What you have to do. Given the listing below, write out exactly the lines starting with the line that has "[00:00:01.35]" and going on through the line that has "[00:00:02.85]", both kept.

Records provided.
····················

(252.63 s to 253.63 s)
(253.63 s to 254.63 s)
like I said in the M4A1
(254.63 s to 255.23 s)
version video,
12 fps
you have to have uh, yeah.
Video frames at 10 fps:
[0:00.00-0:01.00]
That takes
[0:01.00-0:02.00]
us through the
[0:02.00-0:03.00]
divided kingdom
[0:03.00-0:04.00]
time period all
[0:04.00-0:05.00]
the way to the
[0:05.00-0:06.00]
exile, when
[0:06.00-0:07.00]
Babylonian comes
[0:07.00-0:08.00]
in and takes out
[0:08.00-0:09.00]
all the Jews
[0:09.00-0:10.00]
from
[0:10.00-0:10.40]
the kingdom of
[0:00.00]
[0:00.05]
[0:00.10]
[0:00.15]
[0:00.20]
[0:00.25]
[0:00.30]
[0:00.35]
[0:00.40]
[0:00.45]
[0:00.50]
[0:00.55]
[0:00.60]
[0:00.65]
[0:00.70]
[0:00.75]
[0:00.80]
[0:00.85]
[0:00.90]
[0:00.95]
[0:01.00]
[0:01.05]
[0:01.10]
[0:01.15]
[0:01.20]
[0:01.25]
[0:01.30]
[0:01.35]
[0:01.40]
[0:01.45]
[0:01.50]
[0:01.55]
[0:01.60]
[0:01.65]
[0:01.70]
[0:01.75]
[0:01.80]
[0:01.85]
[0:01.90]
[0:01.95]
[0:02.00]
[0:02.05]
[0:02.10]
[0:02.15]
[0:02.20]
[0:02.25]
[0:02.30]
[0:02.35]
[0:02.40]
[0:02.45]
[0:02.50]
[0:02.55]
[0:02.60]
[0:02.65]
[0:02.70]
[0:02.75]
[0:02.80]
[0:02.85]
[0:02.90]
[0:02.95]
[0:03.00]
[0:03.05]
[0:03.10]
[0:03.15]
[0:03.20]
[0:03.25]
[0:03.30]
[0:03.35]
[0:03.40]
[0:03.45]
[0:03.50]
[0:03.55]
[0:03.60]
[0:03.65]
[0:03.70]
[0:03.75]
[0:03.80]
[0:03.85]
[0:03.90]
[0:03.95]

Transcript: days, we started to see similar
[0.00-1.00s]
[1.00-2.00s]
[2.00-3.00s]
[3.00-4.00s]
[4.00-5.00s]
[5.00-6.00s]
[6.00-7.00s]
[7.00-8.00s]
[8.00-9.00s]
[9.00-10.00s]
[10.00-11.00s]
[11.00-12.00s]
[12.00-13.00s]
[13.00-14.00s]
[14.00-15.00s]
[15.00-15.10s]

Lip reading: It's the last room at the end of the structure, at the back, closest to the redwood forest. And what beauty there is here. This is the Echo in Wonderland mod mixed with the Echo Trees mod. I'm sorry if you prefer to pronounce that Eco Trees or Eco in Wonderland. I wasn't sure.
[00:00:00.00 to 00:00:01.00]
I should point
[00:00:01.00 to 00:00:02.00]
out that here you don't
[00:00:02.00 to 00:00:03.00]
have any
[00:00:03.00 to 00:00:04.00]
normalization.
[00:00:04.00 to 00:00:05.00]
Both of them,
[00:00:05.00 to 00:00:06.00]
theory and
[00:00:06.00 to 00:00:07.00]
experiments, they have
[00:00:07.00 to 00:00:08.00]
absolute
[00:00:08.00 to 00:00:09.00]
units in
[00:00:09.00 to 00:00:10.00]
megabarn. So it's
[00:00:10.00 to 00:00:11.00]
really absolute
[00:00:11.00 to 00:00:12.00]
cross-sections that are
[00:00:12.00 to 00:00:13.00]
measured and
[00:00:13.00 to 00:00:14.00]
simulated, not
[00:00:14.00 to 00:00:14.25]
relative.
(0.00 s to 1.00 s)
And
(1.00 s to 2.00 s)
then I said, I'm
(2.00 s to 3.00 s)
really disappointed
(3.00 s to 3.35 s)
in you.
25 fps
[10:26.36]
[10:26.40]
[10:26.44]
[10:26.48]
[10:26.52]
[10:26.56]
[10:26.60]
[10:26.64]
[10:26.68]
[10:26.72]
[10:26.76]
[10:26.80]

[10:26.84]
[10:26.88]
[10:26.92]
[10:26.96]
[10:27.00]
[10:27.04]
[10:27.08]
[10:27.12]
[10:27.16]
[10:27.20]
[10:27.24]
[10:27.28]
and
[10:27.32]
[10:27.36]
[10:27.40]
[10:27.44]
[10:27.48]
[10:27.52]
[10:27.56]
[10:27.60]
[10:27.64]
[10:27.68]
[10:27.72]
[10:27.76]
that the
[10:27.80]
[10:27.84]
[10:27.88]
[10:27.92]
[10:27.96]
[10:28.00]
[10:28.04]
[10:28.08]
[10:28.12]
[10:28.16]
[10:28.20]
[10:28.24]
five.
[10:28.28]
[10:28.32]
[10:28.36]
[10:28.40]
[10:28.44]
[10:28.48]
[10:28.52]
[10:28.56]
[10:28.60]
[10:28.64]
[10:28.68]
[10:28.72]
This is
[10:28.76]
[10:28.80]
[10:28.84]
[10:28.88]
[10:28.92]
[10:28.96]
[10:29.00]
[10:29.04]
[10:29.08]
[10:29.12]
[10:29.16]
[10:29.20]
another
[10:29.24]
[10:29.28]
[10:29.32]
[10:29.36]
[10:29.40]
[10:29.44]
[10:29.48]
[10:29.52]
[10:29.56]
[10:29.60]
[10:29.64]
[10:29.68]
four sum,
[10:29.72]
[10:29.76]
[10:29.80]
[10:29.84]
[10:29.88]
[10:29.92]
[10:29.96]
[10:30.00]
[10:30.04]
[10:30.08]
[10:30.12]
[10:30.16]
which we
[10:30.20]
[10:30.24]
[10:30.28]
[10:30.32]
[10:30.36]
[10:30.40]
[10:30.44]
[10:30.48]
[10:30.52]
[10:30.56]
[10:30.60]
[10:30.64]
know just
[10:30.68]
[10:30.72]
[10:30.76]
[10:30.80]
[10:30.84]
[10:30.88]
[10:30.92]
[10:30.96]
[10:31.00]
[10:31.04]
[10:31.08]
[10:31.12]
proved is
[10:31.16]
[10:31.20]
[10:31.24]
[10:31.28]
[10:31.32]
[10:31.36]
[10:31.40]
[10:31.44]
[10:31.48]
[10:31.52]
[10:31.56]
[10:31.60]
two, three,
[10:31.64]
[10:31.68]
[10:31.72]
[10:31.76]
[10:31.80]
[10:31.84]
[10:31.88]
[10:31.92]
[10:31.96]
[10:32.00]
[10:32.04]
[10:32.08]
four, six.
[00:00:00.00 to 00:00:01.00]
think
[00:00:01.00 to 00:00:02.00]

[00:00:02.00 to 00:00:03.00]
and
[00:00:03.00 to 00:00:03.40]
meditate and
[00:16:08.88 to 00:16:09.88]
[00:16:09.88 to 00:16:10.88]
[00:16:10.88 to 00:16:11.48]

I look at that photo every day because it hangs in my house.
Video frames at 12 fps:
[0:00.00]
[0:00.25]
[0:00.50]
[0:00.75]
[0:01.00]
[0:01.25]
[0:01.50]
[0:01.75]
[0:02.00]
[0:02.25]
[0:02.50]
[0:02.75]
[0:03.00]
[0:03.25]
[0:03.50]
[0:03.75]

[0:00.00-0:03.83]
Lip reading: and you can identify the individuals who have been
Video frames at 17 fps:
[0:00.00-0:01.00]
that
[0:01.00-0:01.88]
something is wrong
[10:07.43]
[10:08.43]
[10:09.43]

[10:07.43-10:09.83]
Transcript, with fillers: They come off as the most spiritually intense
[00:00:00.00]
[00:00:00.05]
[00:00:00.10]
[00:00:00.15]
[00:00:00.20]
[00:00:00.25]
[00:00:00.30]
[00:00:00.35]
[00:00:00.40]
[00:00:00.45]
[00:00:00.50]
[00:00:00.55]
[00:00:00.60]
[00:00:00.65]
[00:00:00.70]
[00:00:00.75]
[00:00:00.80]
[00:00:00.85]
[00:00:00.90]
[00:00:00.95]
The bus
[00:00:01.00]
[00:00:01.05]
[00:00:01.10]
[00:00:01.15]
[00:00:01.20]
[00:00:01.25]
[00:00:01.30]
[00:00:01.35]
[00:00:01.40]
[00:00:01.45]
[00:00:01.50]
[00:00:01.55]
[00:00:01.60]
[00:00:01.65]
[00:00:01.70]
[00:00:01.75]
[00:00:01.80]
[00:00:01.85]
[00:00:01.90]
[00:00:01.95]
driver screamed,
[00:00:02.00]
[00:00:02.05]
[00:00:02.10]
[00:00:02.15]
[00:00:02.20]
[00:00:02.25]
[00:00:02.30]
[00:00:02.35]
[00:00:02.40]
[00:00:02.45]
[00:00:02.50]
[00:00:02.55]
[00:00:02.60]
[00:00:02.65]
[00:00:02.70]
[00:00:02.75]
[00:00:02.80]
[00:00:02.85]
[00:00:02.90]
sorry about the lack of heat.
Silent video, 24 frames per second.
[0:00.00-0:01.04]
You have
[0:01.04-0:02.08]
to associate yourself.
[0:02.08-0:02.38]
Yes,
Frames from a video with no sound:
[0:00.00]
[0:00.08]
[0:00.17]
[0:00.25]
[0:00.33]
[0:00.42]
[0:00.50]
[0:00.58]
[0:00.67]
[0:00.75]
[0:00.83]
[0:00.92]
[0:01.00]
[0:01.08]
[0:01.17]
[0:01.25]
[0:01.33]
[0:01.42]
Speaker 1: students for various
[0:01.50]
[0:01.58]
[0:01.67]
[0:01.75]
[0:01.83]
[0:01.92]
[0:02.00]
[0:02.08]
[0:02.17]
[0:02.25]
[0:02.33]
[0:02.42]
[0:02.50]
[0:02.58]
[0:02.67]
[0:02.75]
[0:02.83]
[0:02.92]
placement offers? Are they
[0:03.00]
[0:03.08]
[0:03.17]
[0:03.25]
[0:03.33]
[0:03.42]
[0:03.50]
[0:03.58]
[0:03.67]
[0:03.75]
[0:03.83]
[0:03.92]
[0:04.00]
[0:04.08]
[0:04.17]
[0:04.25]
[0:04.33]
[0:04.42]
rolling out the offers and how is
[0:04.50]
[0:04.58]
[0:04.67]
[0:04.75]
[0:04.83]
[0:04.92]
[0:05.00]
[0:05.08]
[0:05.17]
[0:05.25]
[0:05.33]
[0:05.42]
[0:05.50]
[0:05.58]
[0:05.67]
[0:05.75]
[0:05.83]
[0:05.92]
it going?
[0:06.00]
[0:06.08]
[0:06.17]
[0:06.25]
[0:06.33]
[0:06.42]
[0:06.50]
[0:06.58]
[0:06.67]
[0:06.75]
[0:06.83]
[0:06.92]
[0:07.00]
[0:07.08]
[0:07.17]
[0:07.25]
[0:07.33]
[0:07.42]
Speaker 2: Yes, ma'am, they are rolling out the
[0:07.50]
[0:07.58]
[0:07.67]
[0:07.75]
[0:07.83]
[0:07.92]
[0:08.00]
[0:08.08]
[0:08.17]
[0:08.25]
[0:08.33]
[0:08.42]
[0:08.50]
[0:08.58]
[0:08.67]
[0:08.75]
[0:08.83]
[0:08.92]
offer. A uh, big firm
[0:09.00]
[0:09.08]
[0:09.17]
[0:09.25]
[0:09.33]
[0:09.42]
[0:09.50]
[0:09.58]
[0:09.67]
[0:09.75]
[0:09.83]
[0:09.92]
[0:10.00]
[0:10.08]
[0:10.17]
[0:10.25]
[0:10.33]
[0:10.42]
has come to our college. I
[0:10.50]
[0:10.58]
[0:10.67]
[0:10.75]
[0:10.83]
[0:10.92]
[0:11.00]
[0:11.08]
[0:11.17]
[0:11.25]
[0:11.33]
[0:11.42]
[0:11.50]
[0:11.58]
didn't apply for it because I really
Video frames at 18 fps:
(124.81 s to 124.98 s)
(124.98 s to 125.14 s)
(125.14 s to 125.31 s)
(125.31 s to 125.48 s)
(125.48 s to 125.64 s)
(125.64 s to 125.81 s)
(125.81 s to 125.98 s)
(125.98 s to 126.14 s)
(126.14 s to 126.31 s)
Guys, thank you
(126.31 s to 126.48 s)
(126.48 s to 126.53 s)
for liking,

····················

Result of the exercise.
[00:00:01.35]
[00:00:01.40]
[00:00:01.45]
[00:00:01.50]
[00:00:01.55]
[00:00:01.60]
[00:00:01.65]
[00:00:01.70]
[00:00:01.75]
[00:00:01.80]
[00:00:01.85]
[00:00:01.90]
[00:00:01.95]
driver screamed,
[00:00:02.00]
[00:00:02.05]
[00:00:02.10]
[00:00:02.15]
[00:00:02.20]
[00:00:02.25]
[00:00:02.30]
[00:00:02.35]
[00:00:02.40]
[00:00:02.45]
[00:00:02.50]
[00:00:02.55]
[00:00:02.60]
[00:00:02.65]
[00:00:02.70]
[00:00:02.75]
[00:00:02.80]
[00:00:02.85]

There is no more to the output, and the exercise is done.